The lesions of the internal auditory apparatus consist of softening in the fourth ventricle and of the root of the auditory nerve, yet such lesions are said to have been found even when no defect of hearing had existed. In other cases in which deafness did occur the lesions consisted of inflammatory changes in the cavity of the tympanum and suppuration of the labyrinth. They probably arose from an extension of inflammation from the pia mater along the trunk of the auditory nerve (Von Ziemssen). In like manner, the inflammatory and destructive changes in the eye which have been elsewhere described arise from an analogous cause affecting the optic nerves.

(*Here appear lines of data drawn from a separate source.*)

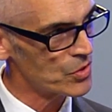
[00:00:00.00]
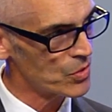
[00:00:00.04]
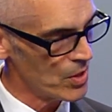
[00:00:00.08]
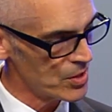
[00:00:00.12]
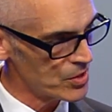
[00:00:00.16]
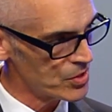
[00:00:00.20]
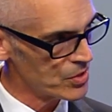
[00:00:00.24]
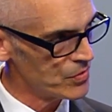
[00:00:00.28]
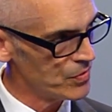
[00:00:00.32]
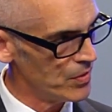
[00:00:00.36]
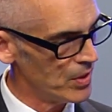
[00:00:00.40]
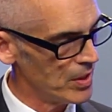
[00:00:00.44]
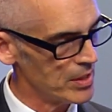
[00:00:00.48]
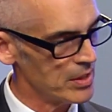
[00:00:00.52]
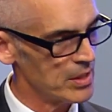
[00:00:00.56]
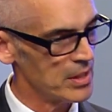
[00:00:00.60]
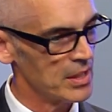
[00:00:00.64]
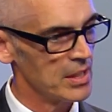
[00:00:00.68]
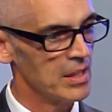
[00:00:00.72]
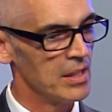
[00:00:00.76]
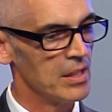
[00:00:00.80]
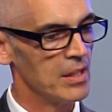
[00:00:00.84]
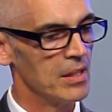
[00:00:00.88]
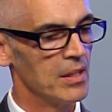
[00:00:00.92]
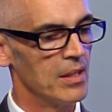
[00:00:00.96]
Trust Fund.
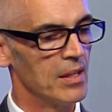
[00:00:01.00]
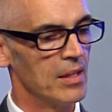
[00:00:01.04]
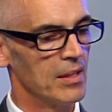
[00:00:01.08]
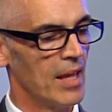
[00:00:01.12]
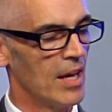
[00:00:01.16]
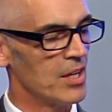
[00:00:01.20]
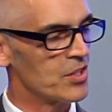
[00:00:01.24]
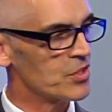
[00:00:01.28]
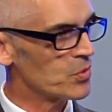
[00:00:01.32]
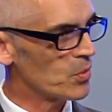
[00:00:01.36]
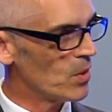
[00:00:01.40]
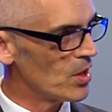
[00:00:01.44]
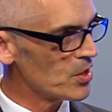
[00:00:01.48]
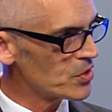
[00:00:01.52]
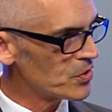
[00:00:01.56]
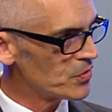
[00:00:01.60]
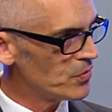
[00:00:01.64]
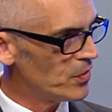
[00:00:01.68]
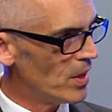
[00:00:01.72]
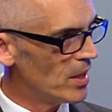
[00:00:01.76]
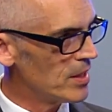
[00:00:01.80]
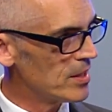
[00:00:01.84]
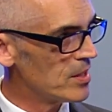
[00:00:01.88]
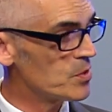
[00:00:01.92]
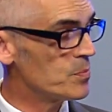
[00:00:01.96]
That trust
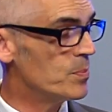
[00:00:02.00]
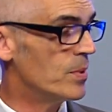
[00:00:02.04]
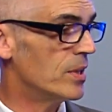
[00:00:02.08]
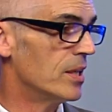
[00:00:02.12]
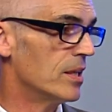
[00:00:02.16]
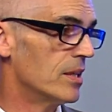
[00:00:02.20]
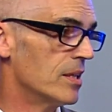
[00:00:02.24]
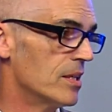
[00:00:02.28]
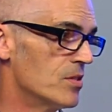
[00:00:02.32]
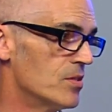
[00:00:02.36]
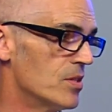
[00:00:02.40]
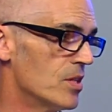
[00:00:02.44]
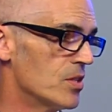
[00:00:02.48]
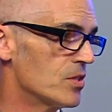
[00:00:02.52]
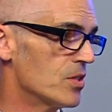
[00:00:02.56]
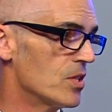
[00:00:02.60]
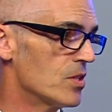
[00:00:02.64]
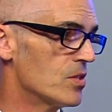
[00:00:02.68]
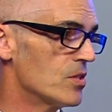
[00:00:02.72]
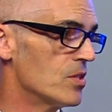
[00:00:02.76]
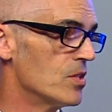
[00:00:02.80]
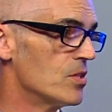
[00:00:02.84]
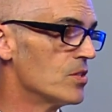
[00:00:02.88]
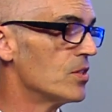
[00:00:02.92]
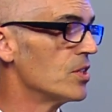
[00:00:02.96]
fund has been in
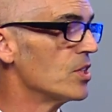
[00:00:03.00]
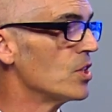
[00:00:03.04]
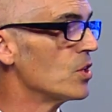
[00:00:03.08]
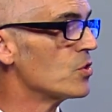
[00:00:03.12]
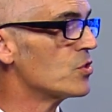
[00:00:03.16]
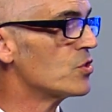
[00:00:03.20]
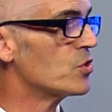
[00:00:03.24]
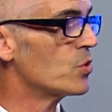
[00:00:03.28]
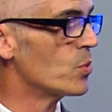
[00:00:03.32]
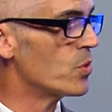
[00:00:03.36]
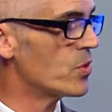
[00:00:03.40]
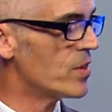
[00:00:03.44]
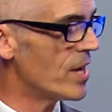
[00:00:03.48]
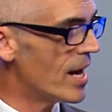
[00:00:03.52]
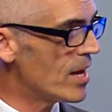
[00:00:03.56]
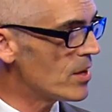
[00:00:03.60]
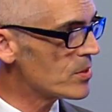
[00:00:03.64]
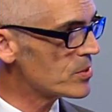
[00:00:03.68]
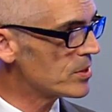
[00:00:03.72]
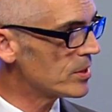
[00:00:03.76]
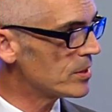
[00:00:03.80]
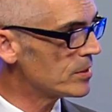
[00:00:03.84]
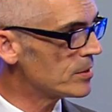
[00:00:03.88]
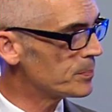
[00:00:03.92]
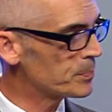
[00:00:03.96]
existence since the year
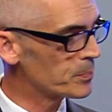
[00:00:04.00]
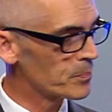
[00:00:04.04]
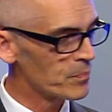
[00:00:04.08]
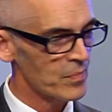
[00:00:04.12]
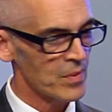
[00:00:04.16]
2000,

It is unnecessary to dwell upon the condition in which other organs are found after death from epidemic meningitis. In cases that present a typhoid type, and even in such as are rapidly fatal with ecchymotic discoloration of the skin, the various organs present no distinctive tissue-change, but only such engorgement as is common to all diseases of a similar type. It deserves to be particularly mentioned that in this affection the spleen is not enlarged, as it always is in a greater or less degree in diseases whose primary stage involves an altered condition of the blood. This fact becomes all the more important in view of the remarkable contrast which the constitution of the blood presents in epidemic meningitis and in various typhous affections.